Carneiro critica a utilização de espaços públicos por entidades privadas que querem fazer ações promocionais. “Se por um lado a estratégia de marketing da empresa [responsável pelo boneco, a Coca-Cola] mexe com os sentimentos positivos que a realização da Copa no Brasil desperta em alguns, também mexe com os sentimentos negativos que os impactos do evento causam em outras pessoas”, disse Carneiro, citando estimativas de que, entre financiamentos de grandes obras, isenções de impostos e custos posteriores, o custo da realização do torneio para os cofres públicos brasileiros possa chegar a R$ 100 bilhões.
“É uma coisa absurda para um evento que não vai durar nem um mês e cujos benefícios concretos para a população são incertos. Por isso acho natural que uma pessoa que perca um parente por causa das péssimas condições de um hospital público questione a falta de prioridades, o fato de o dinheiro que está sendo gasto em estádios deixar de ser investido para resolver o problema da saúde, por exemplo”, acrescentou o economista.
Comitês semelhantes ao do Distrito Federal funcionam, com maior ou menor participação, em cada uma das 12 cidades-sede dos jogos. Cada comitê local reúne representantes de entidades como associações, sindicatos, universidades, estudantes e movimentos sociais para monitorar e discutir os impactos da Copa e ajudar a organizar a resistência dos grupos prejudicados pelas obras ou iniciativas necessárias à realização do megaevento esportivo no país.
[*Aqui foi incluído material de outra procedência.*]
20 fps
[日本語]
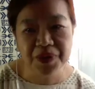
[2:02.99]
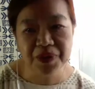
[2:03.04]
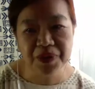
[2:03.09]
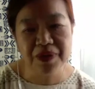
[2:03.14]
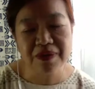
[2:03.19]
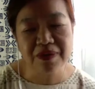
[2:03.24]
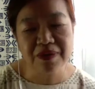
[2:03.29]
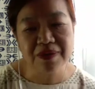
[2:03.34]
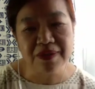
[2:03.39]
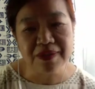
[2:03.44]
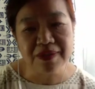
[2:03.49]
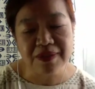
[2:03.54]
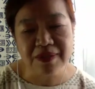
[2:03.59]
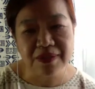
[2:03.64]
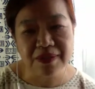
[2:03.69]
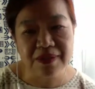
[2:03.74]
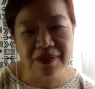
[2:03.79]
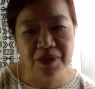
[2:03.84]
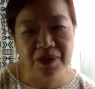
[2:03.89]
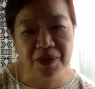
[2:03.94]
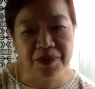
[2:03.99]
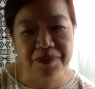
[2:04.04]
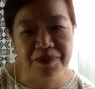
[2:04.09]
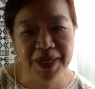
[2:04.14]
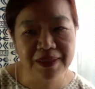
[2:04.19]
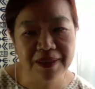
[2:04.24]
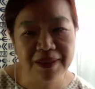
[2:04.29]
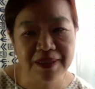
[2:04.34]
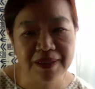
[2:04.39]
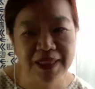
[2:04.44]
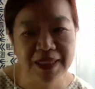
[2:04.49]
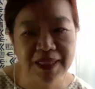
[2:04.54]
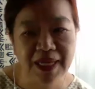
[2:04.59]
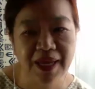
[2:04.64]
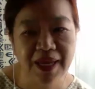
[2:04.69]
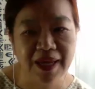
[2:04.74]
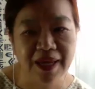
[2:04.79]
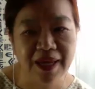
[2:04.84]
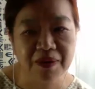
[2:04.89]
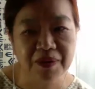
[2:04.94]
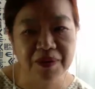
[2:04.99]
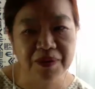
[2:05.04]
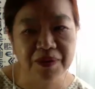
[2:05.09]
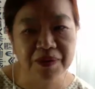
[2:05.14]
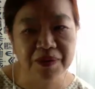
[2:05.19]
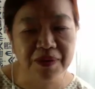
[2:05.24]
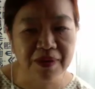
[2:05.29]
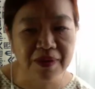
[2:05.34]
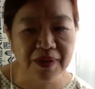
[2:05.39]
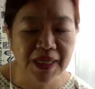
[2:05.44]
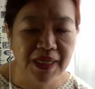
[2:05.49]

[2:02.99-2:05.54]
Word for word: 育をベースにしてこの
A articulação nacional do movimento mantém uma página na internet com informações sobre possíveis impactos provocados pelas obras e ações do grupo.
Segundo os comitês, cerca de 170 mil pessoas de todo o país podem ser removidas de suas casas para ceder espaço às obras de infraestrutura. “O processo de remoção é gravíssimo. Muitas dessas pessoas já estão sendo removidas sem o devido respeito à lei, recebendo indenizações parcas ou simplesmente não recebendo nada. Outras vão ser transferidas de suas casas para lugares distantes, sem equipamentos públicos”.
Informado de que o Instituto do Patrimônio Histórico e Artístico Nacional (Iphan) não autorizou a instalação do boneco em Brasília, cidade tombada e reconhecida como Patrimônio Cultural da Humanidade, Carneiro criticou o governo do Distrito Federal (GDF) que, segundo ele, demonstra, com o episódio, o compromisso com a “privatização dos espaços públicos”. O GDF autorizou a instalação do boneco inflável por considerar a ação promocional relevante para motivar a participação popular no evento.
“Fazer isso desrespeitando a avaliação do Iphan e o tombamento da área demonstra o compromisso do GDF com a privatização dos espaços públicos, com o favorecimento dos grandes monopólios e da especulação imobiliária”, criticou.
“Se o GDF quer engajar a população, estimular a maior participação no evento, que abra instâncias para a discussão sobre os investimentos públicos que estão sendo feitos em obras que muitos consideram irrelevantes, como a construção de grandes estádios. Que nos permita discutir os milhões gastos em publicidade e que deixam de ir para outras ações muito mais importantes. Infelizmente, é para isso que a desculpa da Copa vem servindo”, completou o economista.
Após comentar, em nota, que autorizou a instalação do boneco na Esplanada dos Ministérios por considerar a relevância da iniciativa para o Brasil e para a capital federal, que ganhará com a exposição proporcionada pelo evento esportivo, o governo do Distrito Federal não quis responder às críticas de Carneiro.